Published: 13 December 2021
Authors: Tadeja Gračner, PhD; Fernanda Marquez-Padilla, PhD; Danae Hernandez-Cortes, PhD
Source: This abstract has been sourced from NZ Respiratory Research Review Issue 197
Importance Following the implementation of a tax on sugar-sweetened beverages (SSBs) in Mexico in 2014, SSB prices increased by about 10% on average, but differently across cities. It remains unclear how observed SSB price changes are associated with adolescent weight-related outcomes.
Objective To compare weight-related outcomes among adolescents living in cities with differential SSB price changes before and after the SSB tax was implemented in Mexico.
Design, Setting, and Participants Associations between differential SSB price changes and changes in weight-related outcomes were examined overall and by sex among 12 654 adolescents aged 10 to 18 years born between 1999 and 2002 living in 39 cities in Mexico.
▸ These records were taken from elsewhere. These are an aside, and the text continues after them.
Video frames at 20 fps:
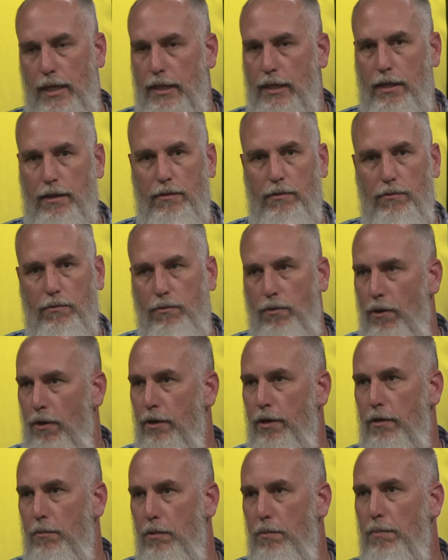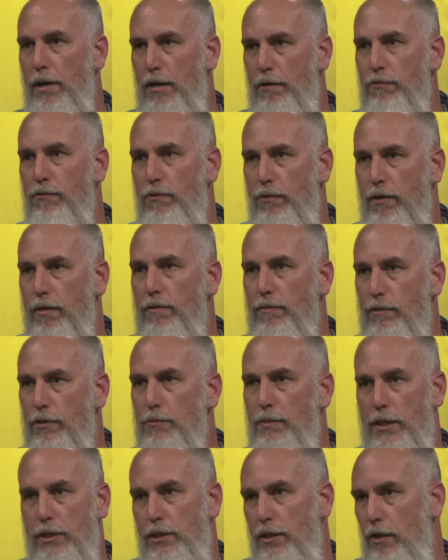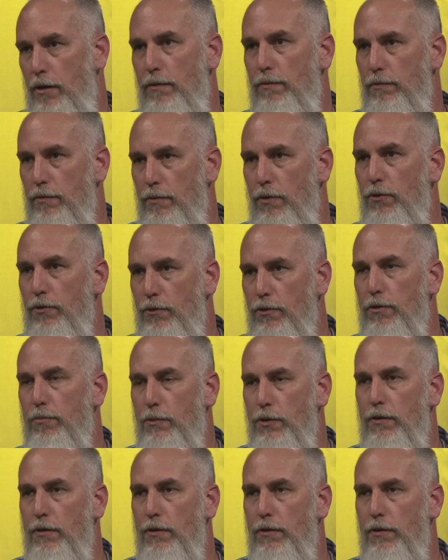I think we're all going to be better for it, especially our local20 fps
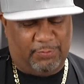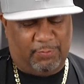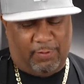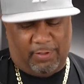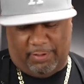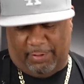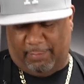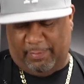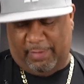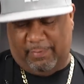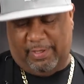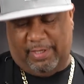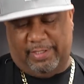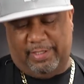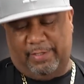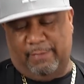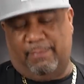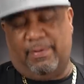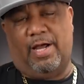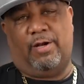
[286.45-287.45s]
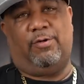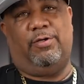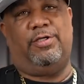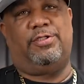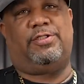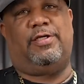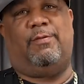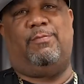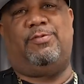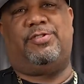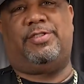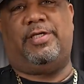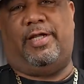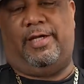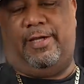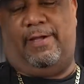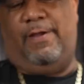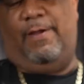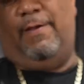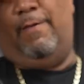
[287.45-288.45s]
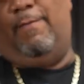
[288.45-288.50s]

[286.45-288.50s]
work. Maybe I need to bottle this up and sell it.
Multivariate regressions with individual fixed effects were applied on longitudinal individual-level yearly clinical data (height and weight) from 2012 to 2017 collected by the Instituto Mexicano del Seguro Social (IMSS) and merged with city-level SSB price data from 2011 to 2016 collected by the National Institute of Statistics and Geography (INEGI). Data were analyzed from July 2018 to July 2021.
Exposures Yearly city-level changes in SSB prices between 2011 and 2016.
Main Outcomes and Measures Age- and sex-specific body mass index (BMI; calculated as weight in kilograms divided by height in meters squared) percentile and indicator for overweight or obesity if BMI was at or above the 85th percentile.
Results Before 2014, 46% of 12 654 adolescents (6850 girls and 5804 boys) included in this study had obesity or overweight. The mean (SD) age was 11.38 (1.08) years. Among girls, a 10% SSB price increase was associated with a 1.3 percentage point absolute decrease (95% CI, −2.19 to −0.36; P = .008) or a 3% relative decrease in overweight or obesity prevalence within 2 years of a price change. For girls with BMI at or above the 75th percentile pretax, this price increase was associated with a 0.59 lower BMI percentile (95% CI, −1.08 to −0.10; P = .02) or a 0.67% relative decrease. Improved outcomes for girls were observed in cities where price increases were greater than 10% after the tax. No such associations were observed for boys.
Conclusions and Relevance In this study, increased SSB prices were associated with decreased overweight or obesity prevalence among girls but not among boys. Improvements in outcomes were small, and mostly observed for girls with heavier weight and in cities where price increases after the tax were greater than 10%.